I thank my Senate colleagues for agreeing to hold this inquiry. I think that it has been one of the most important pieces of work we have seen for regional health for quite some time and I really do thank them for their agreement to initiate this inquiry in the first place. I thank also my colleagues the shadow minister, Peter Dutton, and the shadow parliamentary secretary for regional health, Andrew Laming.

There is no doubt, as everybody knows, that there is an enormous inequity when it comes to health between regional communities and the cities. We have just reflected in this committee the solutions that people have brought to us. We have just reflected in this committee the thoughts that are out there, the extremely good commonsense thinking that is going to create a better future for health in regional communities.

But it is going to take commitment to change. There are so many good solutions out there that hit a wall and go nowhere because we have not seen enough commitment to change, and that, I think, is one of the key things that we need to take out of this entire inquiry. We have made, I think, 18 excellent recommendations, but we need from both sides of parliament a real commitment to change.

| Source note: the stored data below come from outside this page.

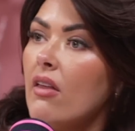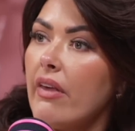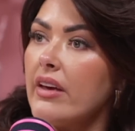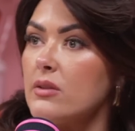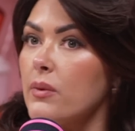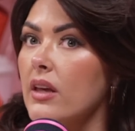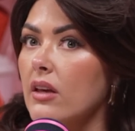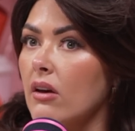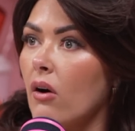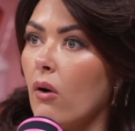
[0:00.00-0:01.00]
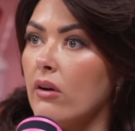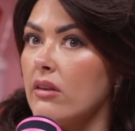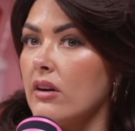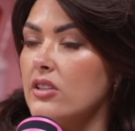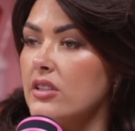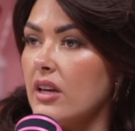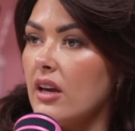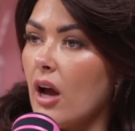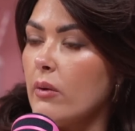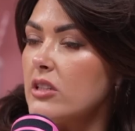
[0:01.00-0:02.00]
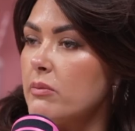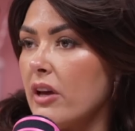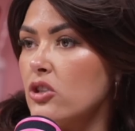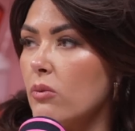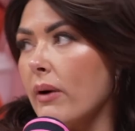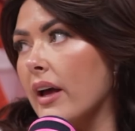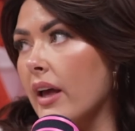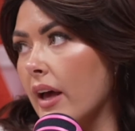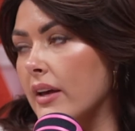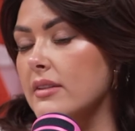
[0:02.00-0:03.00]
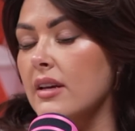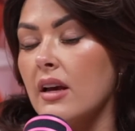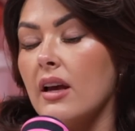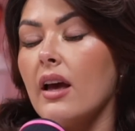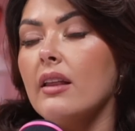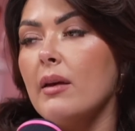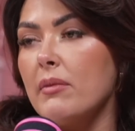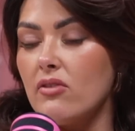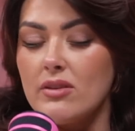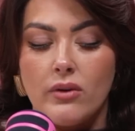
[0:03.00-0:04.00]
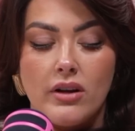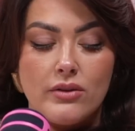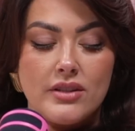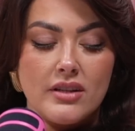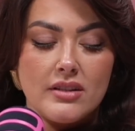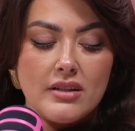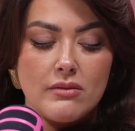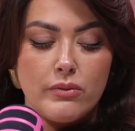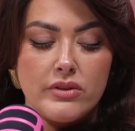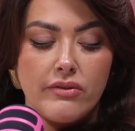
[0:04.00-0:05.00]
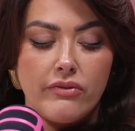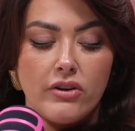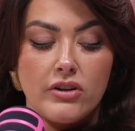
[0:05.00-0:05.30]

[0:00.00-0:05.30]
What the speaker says: this week on Thursday, our special buy is, and let me read one out to you because this was for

Initially, the driver was the issue around the workforce incentive programs.

It was and is—this issue still exists—completely stupid to have the same incentive for a doctor to move from the city to a small town like Gundagai, which is under huge pressure when it comes to GPs, as the incentive for a doctor to move to a place like Wagga, which has around 60,000 people and has a specialist support network. To have the same incentive applying to doctors moving from Sydney to Gundagai or to Wagga is just completely stupid. It is bleedingly obvious—pardon the pun—that that needs to be changed, and that very much came through during the inquiry.

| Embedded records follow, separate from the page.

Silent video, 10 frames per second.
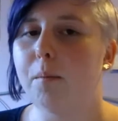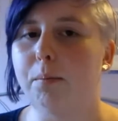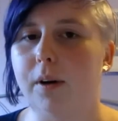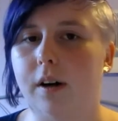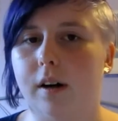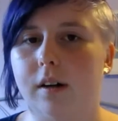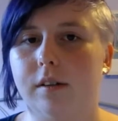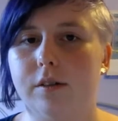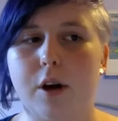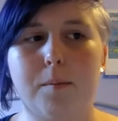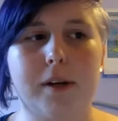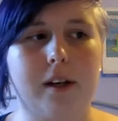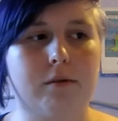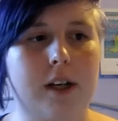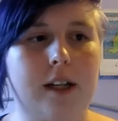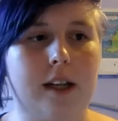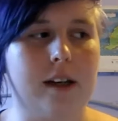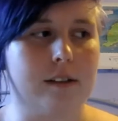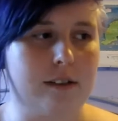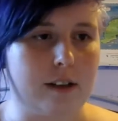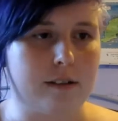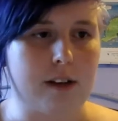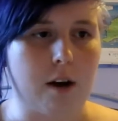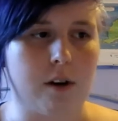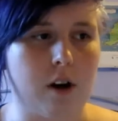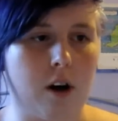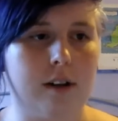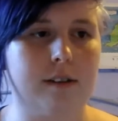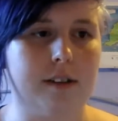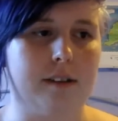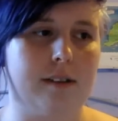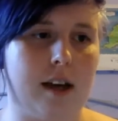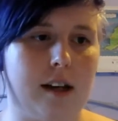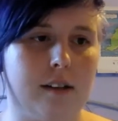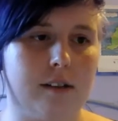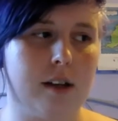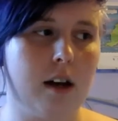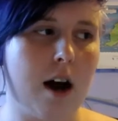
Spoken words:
but nobody really sits down and honestly says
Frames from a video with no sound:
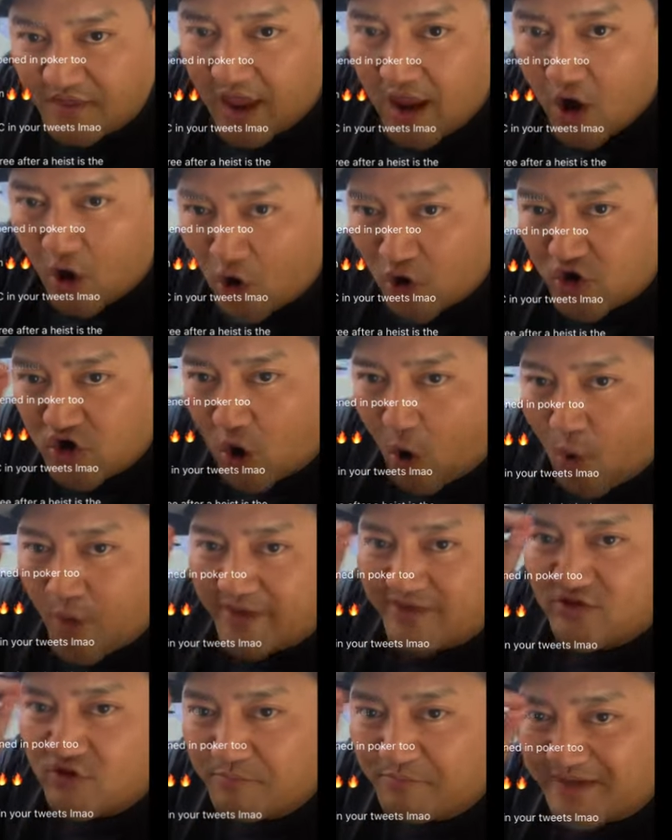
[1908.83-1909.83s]
They are
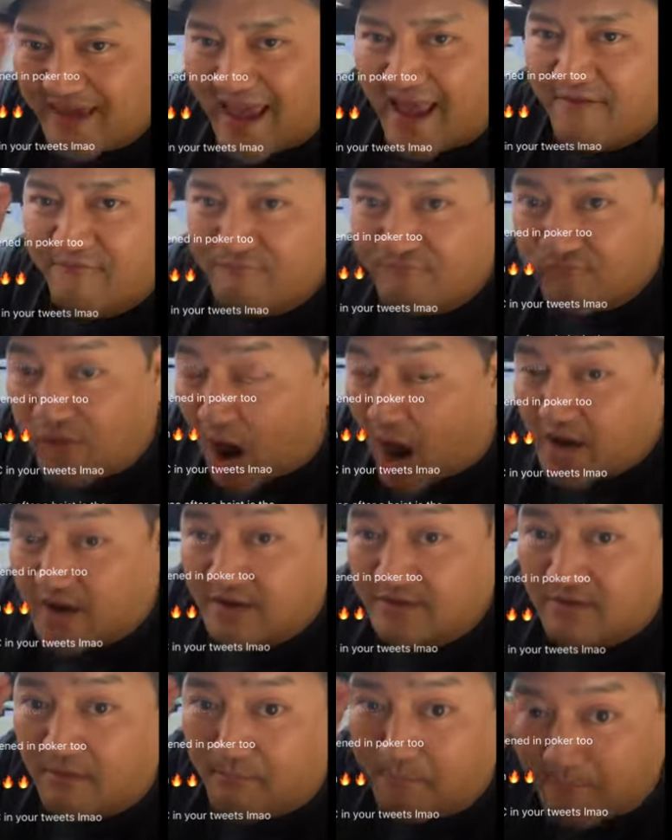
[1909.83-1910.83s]
going to get
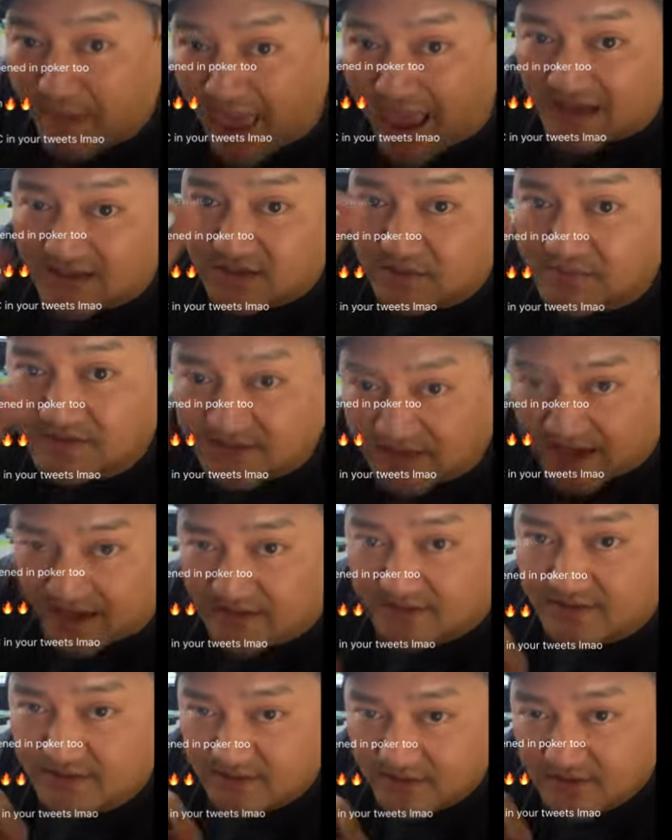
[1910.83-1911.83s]
fucking the maximum
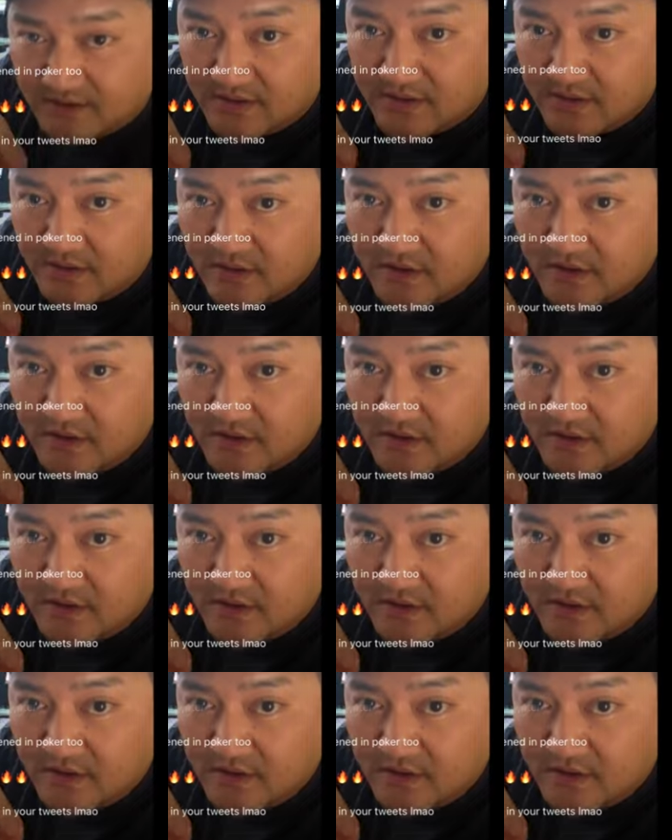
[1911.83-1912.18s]
sense.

Also, for rural generalists, we need to have GPs who can do the general procedural things as well. All the evidence showed that that has really slipped away. We have got to get a focus back on those medicos who obviously provide a great GP service but who also have the training so that they have the procedural skills to be generalists. It is vitally important that we do that.

We also noted very clearly that there is an inadequate supply of rural placements for medical interns. This needs to be addressed. There is no point getting all these students through the system if, once they get to that point, they cannot get an intern place. The quota that is currently required is 25 per cent of students from a rural background. The definition needs to be changed. Currently you have to have spent five years of your life in a rural area somewhere. We figure that is not good enough. We want it to be students who spend either four of the last six years of secondary school in a rural area or four of the last six years with their home address in a rural area, or city students who show rural-mindedness, that being an orientation to work in a rural area, which they would support by a willingness to be bonded.

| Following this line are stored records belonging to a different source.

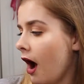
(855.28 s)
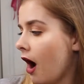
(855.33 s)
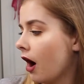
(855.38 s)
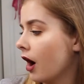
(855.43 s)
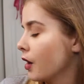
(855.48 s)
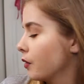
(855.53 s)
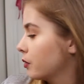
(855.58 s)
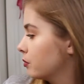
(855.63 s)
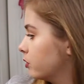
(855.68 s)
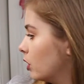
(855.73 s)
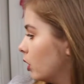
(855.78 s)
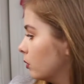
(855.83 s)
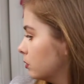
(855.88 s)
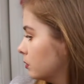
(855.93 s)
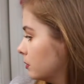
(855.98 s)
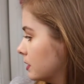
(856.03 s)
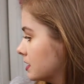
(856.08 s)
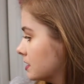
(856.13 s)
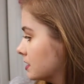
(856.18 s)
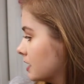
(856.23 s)
I would
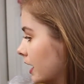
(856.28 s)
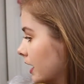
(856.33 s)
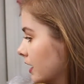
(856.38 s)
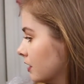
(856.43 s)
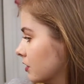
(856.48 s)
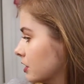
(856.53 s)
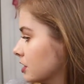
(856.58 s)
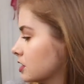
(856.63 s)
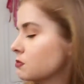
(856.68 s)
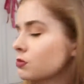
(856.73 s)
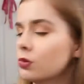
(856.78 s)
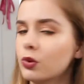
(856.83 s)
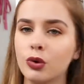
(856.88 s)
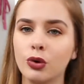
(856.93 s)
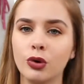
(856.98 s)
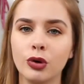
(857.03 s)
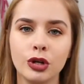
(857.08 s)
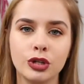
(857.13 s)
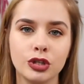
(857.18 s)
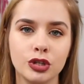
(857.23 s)
probably say it's
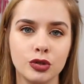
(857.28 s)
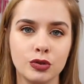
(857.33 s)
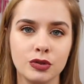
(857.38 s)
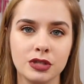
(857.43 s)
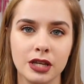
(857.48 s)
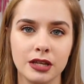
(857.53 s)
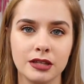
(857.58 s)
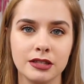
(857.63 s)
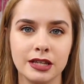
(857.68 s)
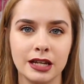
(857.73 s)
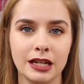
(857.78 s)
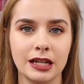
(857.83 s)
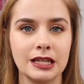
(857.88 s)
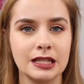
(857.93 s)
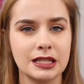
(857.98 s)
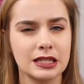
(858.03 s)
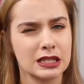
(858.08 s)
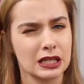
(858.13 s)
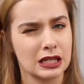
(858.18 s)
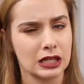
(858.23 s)
more use it until
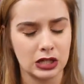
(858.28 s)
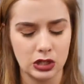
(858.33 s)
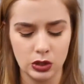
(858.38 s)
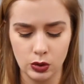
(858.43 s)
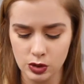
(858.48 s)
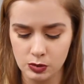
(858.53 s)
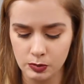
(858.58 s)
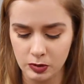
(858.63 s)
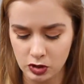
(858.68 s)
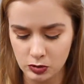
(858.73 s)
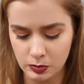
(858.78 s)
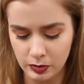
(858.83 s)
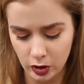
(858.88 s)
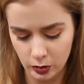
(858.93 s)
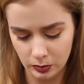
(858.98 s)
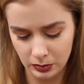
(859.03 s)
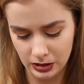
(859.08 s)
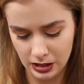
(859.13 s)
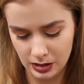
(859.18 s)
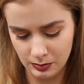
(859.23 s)
it's like not supposed to be
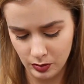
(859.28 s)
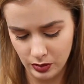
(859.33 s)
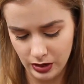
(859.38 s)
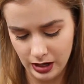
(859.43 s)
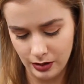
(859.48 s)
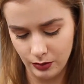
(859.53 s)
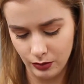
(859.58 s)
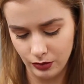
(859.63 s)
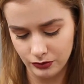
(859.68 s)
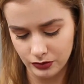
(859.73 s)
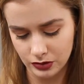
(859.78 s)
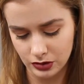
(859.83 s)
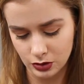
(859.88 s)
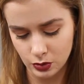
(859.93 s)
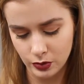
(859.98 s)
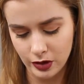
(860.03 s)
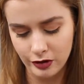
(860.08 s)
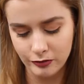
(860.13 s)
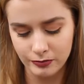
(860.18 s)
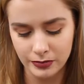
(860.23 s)
open anymore how often
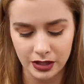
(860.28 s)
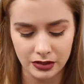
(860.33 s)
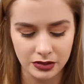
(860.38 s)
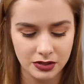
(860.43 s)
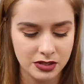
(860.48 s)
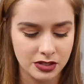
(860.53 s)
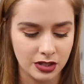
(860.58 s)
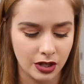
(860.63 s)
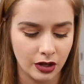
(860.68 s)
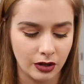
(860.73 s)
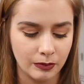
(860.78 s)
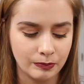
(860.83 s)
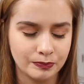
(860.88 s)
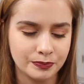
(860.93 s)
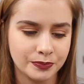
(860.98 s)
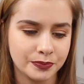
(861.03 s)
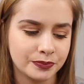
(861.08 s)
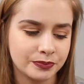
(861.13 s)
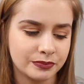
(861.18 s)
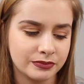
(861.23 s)
12 months so
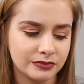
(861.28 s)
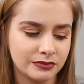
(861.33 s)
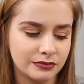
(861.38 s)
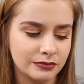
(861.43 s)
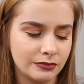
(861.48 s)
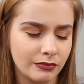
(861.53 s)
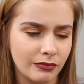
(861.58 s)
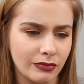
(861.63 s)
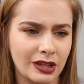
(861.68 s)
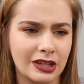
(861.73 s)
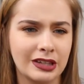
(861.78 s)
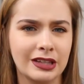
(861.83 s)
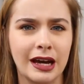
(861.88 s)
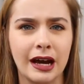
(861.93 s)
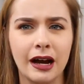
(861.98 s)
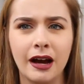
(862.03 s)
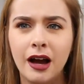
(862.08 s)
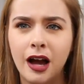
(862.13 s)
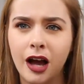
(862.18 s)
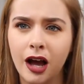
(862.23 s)

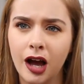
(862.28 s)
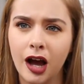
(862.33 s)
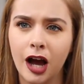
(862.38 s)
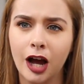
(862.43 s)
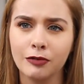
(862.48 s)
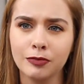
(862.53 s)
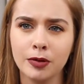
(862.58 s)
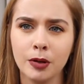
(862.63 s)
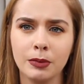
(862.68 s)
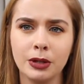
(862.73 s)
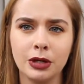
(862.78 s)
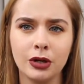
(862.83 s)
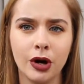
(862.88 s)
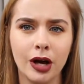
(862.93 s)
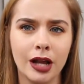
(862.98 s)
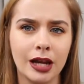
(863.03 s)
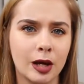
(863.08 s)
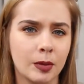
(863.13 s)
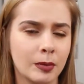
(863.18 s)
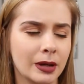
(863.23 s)
yeah I've probably got
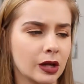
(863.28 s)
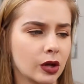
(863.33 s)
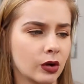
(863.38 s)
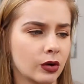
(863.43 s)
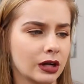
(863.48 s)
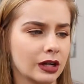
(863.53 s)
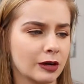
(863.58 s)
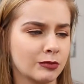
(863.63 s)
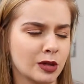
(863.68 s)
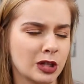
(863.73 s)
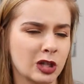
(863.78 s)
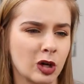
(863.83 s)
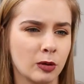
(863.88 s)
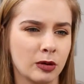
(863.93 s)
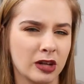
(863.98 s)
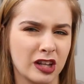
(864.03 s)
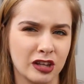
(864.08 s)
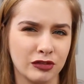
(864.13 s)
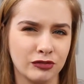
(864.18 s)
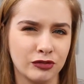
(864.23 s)
a little bit longer I've probably got
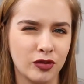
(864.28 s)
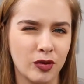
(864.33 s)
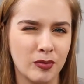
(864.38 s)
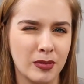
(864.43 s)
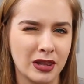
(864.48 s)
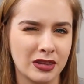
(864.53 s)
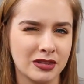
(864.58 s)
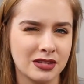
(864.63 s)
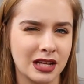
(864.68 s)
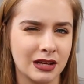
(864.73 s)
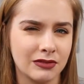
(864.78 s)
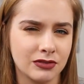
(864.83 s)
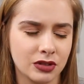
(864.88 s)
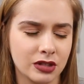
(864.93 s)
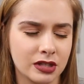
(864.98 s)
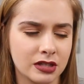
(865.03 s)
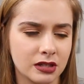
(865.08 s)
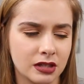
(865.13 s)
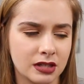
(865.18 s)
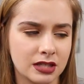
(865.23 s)
another four months left on
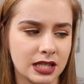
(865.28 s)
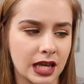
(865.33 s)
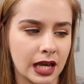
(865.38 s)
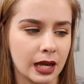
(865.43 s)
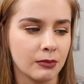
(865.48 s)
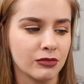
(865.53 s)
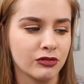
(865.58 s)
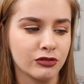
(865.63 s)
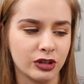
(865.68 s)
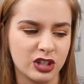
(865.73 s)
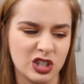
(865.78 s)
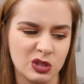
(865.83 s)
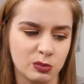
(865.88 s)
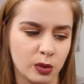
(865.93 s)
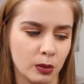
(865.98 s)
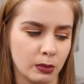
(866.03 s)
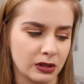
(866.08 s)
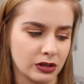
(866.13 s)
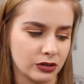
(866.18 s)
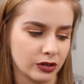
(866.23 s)
this I'd say before I should
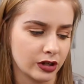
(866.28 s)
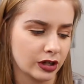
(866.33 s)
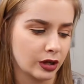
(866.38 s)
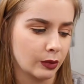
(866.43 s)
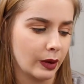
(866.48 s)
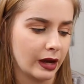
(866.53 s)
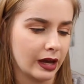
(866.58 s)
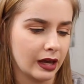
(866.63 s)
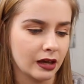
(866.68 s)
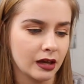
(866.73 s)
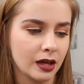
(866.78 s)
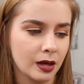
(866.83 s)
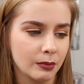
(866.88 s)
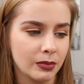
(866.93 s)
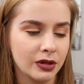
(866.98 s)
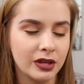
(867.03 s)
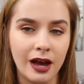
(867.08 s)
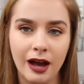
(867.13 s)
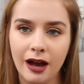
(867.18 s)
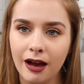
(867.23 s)
probably throw it away
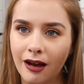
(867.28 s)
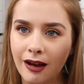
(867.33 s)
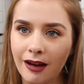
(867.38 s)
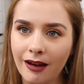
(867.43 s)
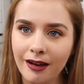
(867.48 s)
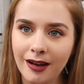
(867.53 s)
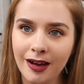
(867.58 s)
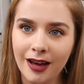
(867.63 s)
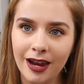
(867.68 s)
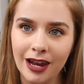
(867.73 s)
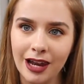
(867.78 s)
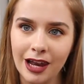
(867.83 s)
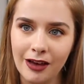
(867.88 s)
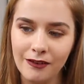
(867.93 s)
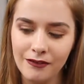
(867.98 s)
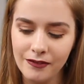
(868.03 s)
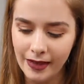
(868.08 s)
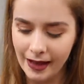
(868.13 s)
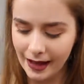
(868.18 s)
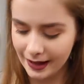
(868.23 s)
but yeah
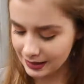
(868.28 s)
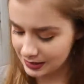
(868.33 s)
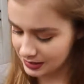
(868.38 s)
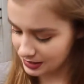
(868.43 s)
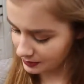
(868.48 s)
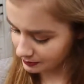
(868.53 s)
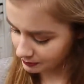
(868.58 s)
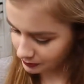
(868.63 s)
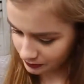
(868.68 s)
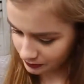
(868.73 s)
love that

We also need to look at the 25 per cent rural medical student intake and make sure that we have clarification of where that is not being met. It is vitally important that universities are not allowed to slip that under the radar. It is a requirement, it should be shown to be requirement, and we need to have clarity around those figures. We also need to support rural GPs who provide training. That is vitally important. It should be support both financially and by providing locums to help them. We need incentives to ensure that medical students are encouraged to study at regional universities.

We have done a lot of work around allied health, and it is big-picture stuff. We need to look at the interprofessionalism, if you like, of how health in the regions works. We were looking for things outside the square and we were particularly impressed with the Charles Sturt University proposal for a full-scale medical school. Obviously, students from a rural background studying in a rural area are far more likely to stay in a rural area to practise their profession.

I thank my colleagues. I commend the report. I certainly hope that the government pays attention to it. This is not a report to be thrown under the carpet. There are some very good recommendations in this and we absolutely hope that they are acted upon.